Site Plans for addition; Am i getting ripped off? 

I'm having plans drawn for some remodeling and addition work i will have done. The plan calls for a 3 car garage in the backyard, a connection between the garage and the house, and closing in the carport to create a great-room. 

Square footage wise it is about 700-800 for the garage, and about 300 for the carport and the connection. 

They are charging me $1500 for the architectual drawing, and the engineering drawings. This breaks down to: 
Two permit drawings $1100 
Site Plan $200 
Energy Calculations $200 

Now i find out that i need to have a topographic survey done. None of the survey companies want to do the topographic without doing a boundary survey. I have an old, but valid boundary survey, but they say they want to do their own. The company that did the boundary survey no longe excists. 

So basically now i find out it will cost me another $600 in addition to the $1500. I feel like i'm getting ripped off. They architects must have known how much a boundary and topographic survey would cost, and that is why they gave me a low ball offer. 

Am i wrong with feeling ripped off, or is this cost in line with standards in South-west florida? 

Thank you,


----------



## jordan57 (May 16, 2007)

When I checked into this the pricing was the same or more for an architect to do our drawings.

What we did find was an unlicesed architect. Basicly does the same work but cannot stamp the drawings. In our area we do not need stamped drawings to get our permits and inspections.

He does that same work at less than half the price.
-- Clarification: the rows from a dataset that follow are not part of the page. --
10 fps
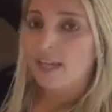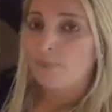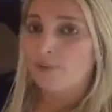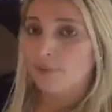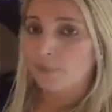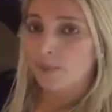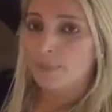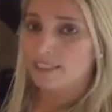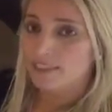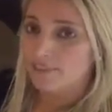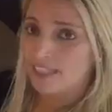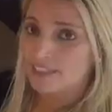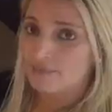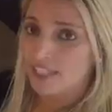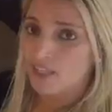But for purposes of
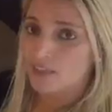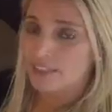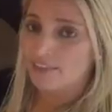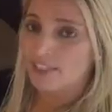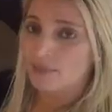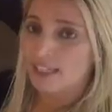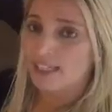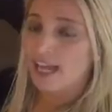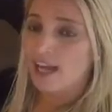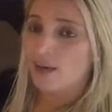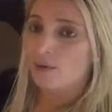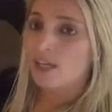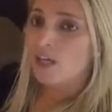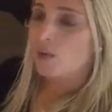this video series right now,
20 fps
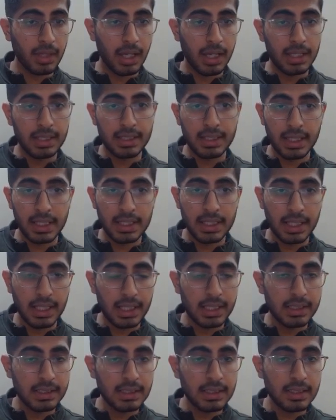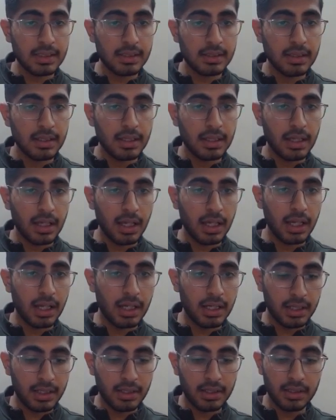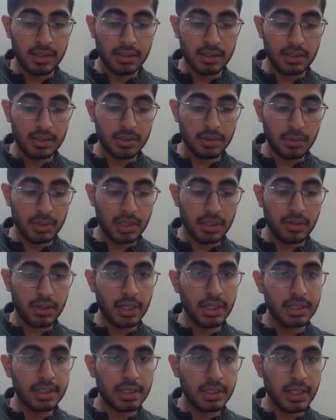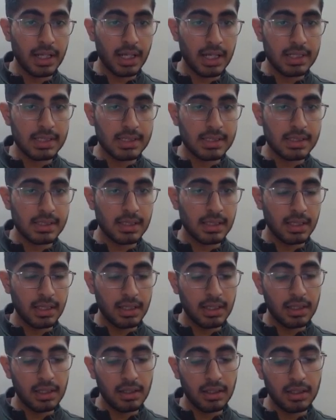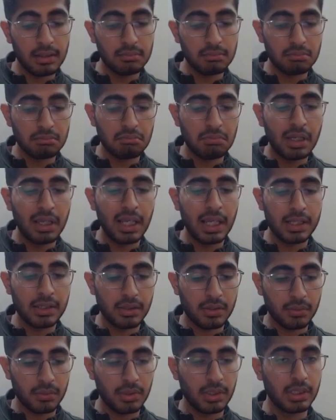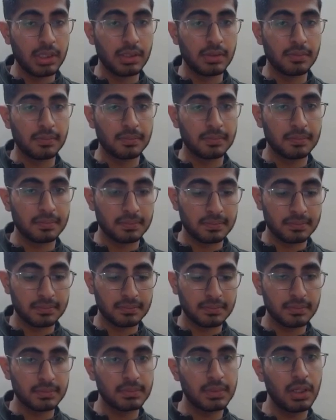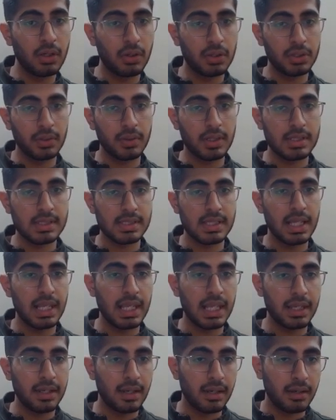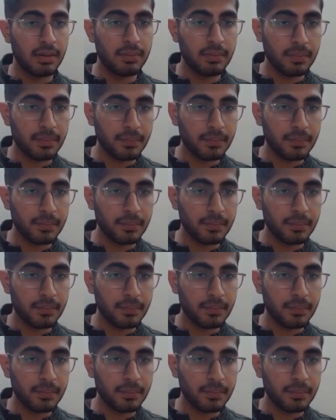and then length, and you can write it as length only, or you can say len.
They are little tougher to find but might be an option for you. He also had the option that if we ever needed the drawing to be stamped he has relationships with firm and can have that done for a few hundred dollars.


----------



## AtlanticWBConst. (May 12, 2006)

RoninGT said:


> They are charging me $1500 for the architectual drawing, and the engineering drawings. This breaks down to:
> Two permit drawings $1100
> Site Plan $200
> Energy Calculations $200
> Thank you,


 
Those prices would be a bargain in my neck of the woods....


----------